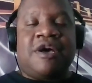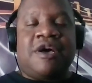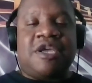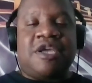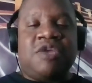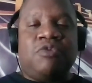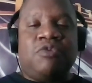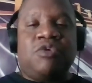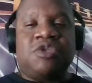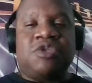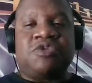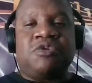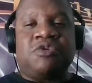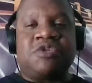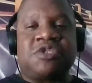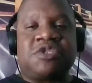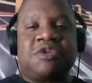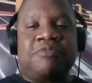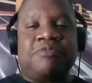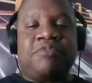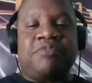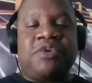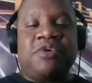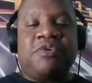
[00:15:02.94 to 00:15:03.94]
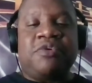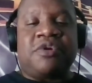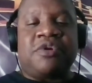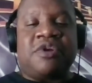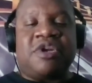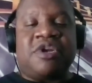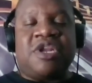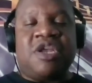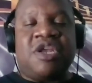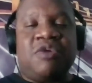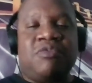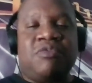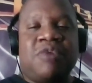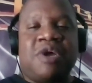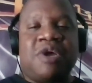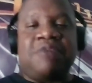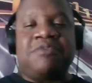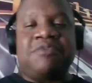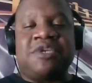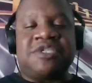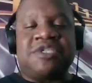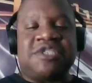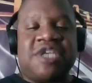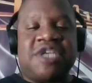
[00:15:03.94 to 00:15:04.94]
he went to his computer and he
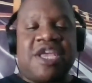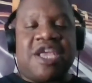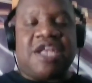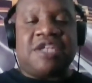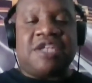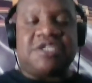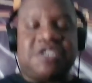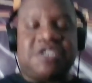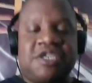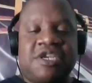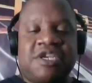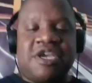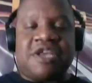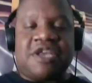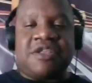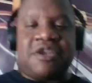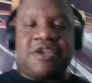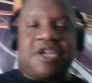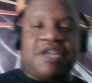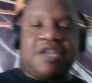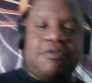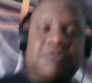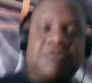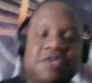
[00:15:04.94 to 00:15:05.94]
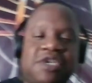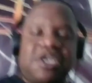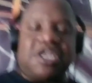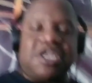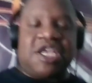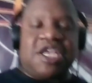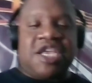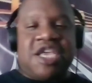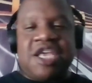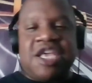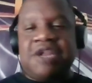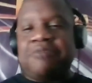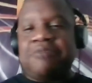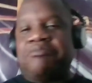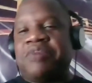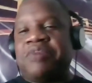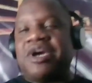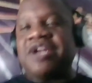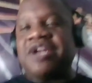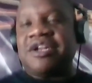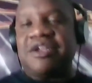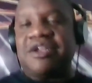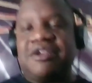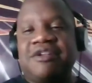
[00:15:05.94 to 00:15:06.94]
rubbed his hands together and he hit a
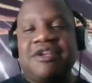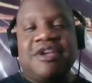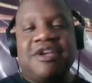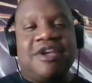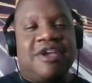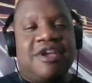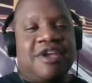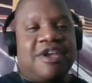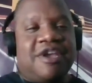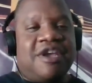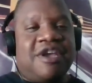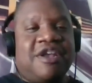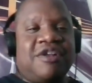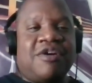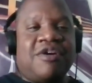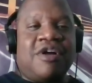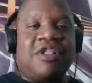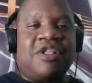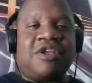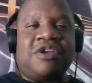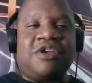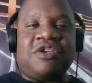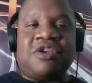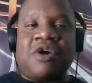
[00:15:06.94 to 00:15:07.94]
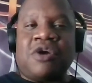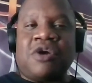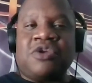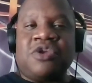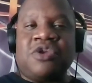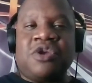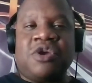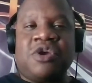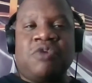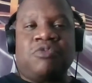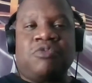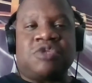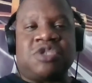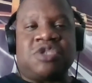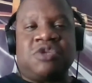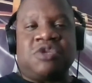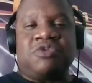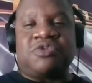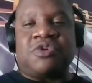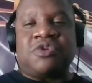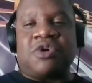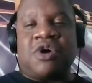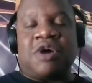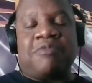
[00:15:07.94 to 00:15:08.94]
button, and all you hear was
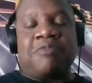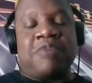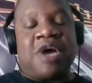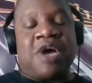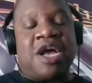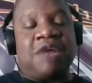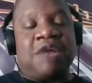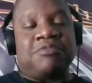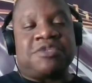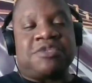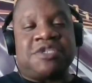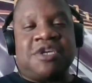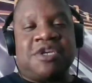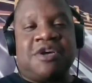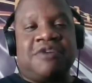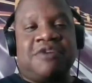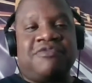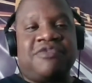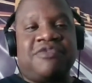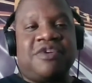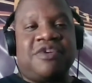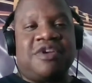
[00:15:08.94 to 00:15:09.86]
Luther all by himself.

——————

# [What you should do]
Output the listing above exactly as it stands; no picture should appear.

# [Exercise answer]
[00:15:02.94 to 00:15:03.94]
[00:15:03.94 to 00:15:04.94]
he went to his computer and he
[00:15:04.94 to 00:15:05.94]
[00:15:05.94 to 00:15:06.94]
rubbed his hands together and he hit a
[00:15:06.94 to 00:15:07.94]
[00:15:07.94 to 00:15:08.94]
button, and all you hear was
[00:15:08.94 to 00:15:09.86]
Luther all by himself.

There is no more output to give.